While I should have been catching up on cable television or one of the many, many shows my friends, family and colleagues harass encourage me to watch (“Euphoria,” “Peaky Blinders,” “Fleabag,” the list goes on), here I was, turning on a Spanish-language Netflix original that I’d never heard of before. What could have been a disastrous decision turned into a two-week binge of subtitles, scandal and questionably graphic sex scenes.
“Elite” was just renewed for a third season as of August (before the second had even aired, may I add), and for good reason. The show is like if a telenovela had a baby with “Gossip Girl,” and as decidedly nuts as it is...it’s really good, OK? The show picks up after a high school literally collapses, displacing most of its students. As way of apology, the construction company that built the school sends three teens to the exclusive private school on the other side of town on a scholarship. The kids at Las Encinas are rich, attractive and have little sense of right and wrong and, naturally, tensions clash.
Are you catching the parallels?
Amid petty (and some not-so-petty) high school drama, there's a murder investigation going on, for which flash-forwards are used to move the whodunnit forward. While every actor -- who, of course, is playing a character much younger than they are -- sells their crazy narrative with ease, it’s Mexican actress Danna Paola who really sold me on this wild show.

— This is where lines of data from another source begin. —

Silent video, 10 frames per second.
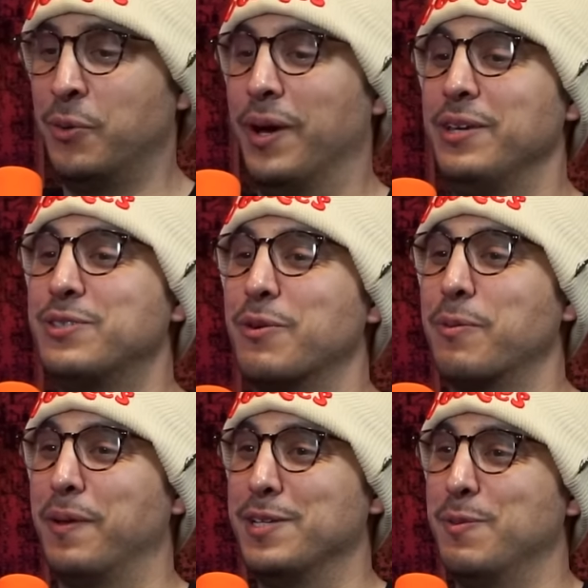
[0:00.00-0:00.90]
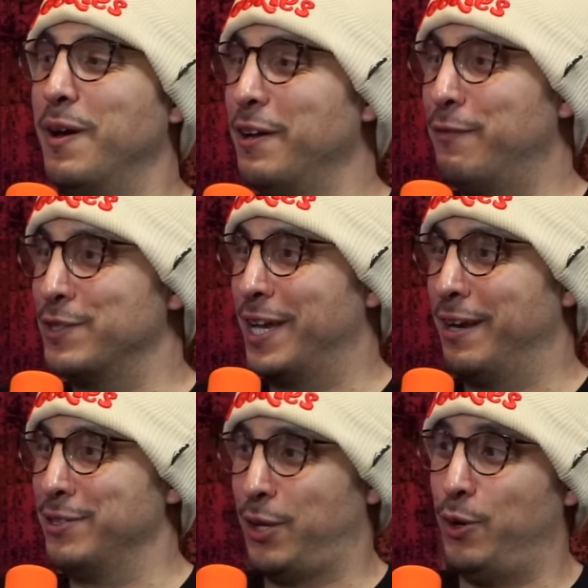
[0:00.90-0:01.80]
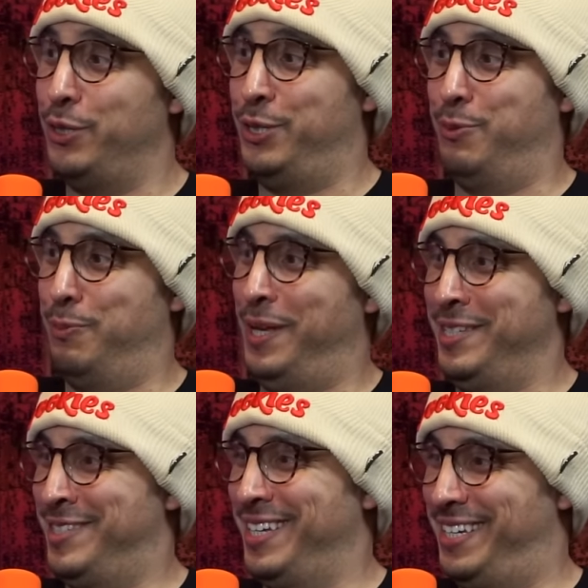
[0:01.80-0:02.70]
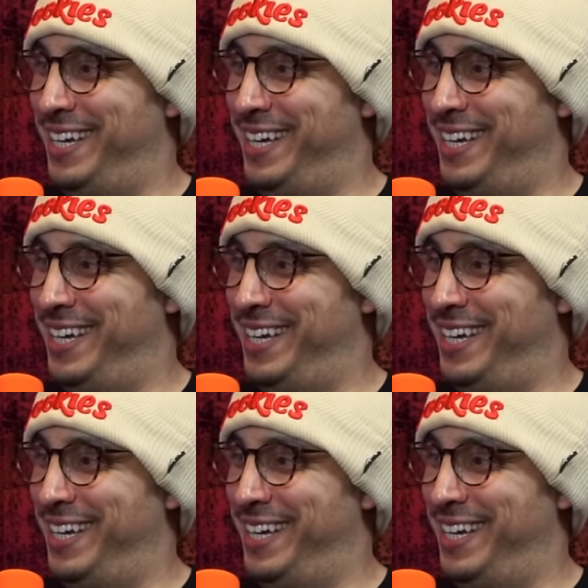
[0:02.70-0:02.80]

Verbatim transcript: the way you said replacement value for a second, I was like, oh, you replaced the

Paola plays Lucrecia (you can call her Lu), resident mean girl with a never-ending agenda. Season 1 of “Elite” found Lu vying for the attention of Guzmán, the Spanish equivalent of the popular-football-player-who-runs-the-school trope of American film and television. Lu’s season 1 arc (or lack thereof, really) relies on her one-liners, and her character primarily exists solely to help the other characters along their own plots.
But her performance doing so is beatific. There’s something particularly alluring about the mean girls in movies, how you love to hate them but end up respecting them in a way, if for no other reason than that they’re good at what they do. Lu’s pretty-girl snark doubled me over at times, cringing for whoever was at the butt of her insult, and other times had me cheering at how she could roll with so many punches and still come out on top.
By season 2, it seems the execs over at Netflix realized Lu’s worth. She got her very own messy plotline (involving some mild incest, but it’s nothing compared to “Game of Thrones”) and was able to expand her character beyond the vapid rich girl. Don’t get confused, though -- she was still the vapid rich girl, but Paola had more opportunity to flush the character out with raw emotion and some backstory.
The result, going into season 3, is a portrait of a girl who uses snark, sarcasm and spite to keep everything else well hidden.
Lu’s going to rule the world, everybody. Or at least Las Encinas.
Season 3 of “Elite” drops sometime in 2020.